##### SUPPLIED MATERIAL #####

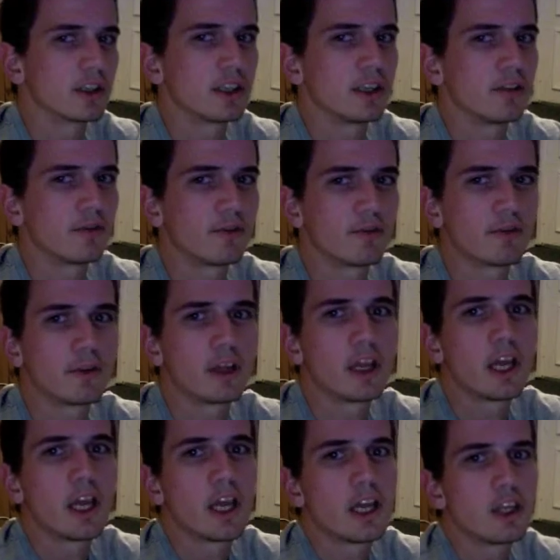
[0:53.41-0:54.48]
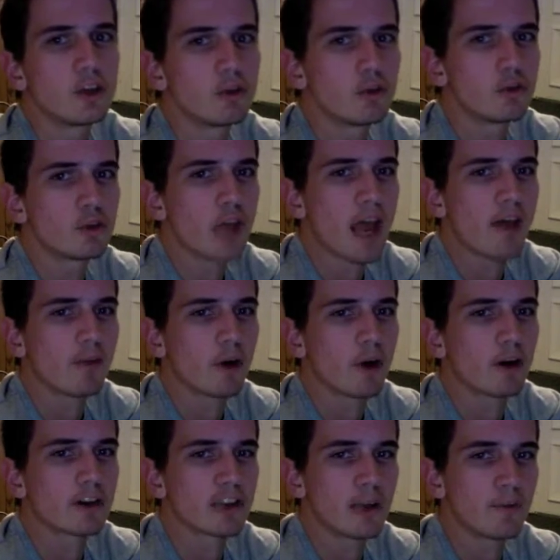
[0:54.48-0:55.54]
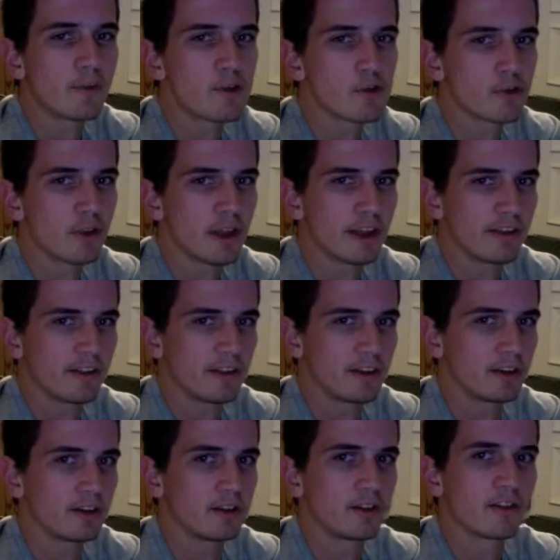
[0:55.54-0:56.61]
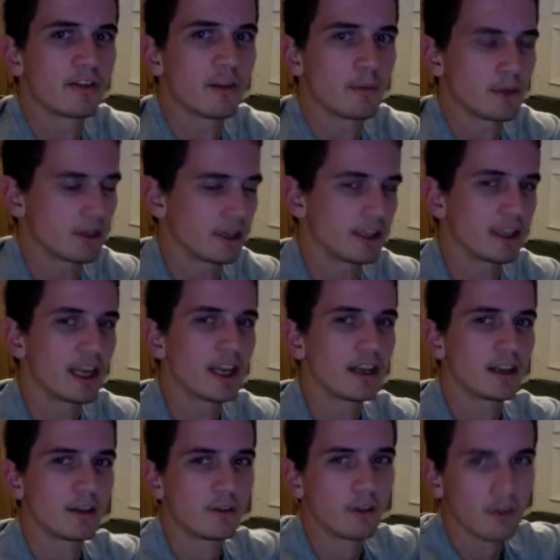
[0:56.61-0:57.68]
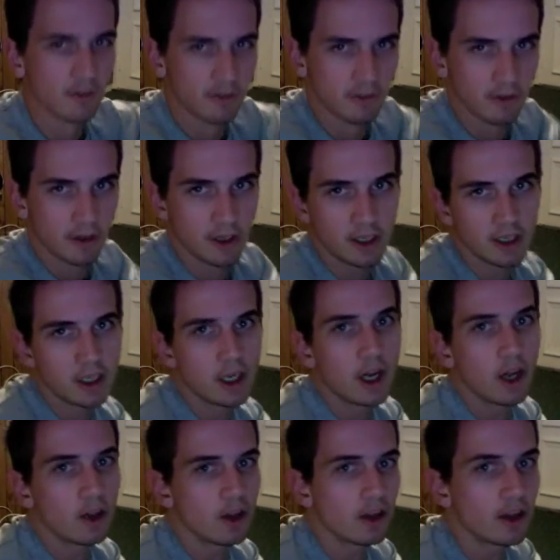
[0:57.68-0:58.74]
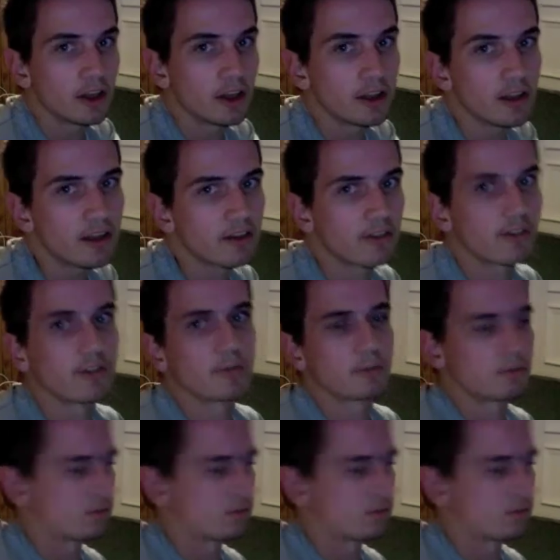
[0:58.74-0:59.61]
If you'd have a hard time visualizing something like that, it looks a lot like this.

#####

PROBLEM –
Without the pictures, write out the whole listing above exactly as it appears.

ANSWER SPACE –
[0:53.41-0:54.48]
[0:54.48-0:55.54]
[0:55.54-0:56.61]
[0:56.61-0:57.68]
[0:57.68-0:58.74]
[0:58.74-0:59.61]
If you'd have a hard time visualizing something like that, it looks a lot like this.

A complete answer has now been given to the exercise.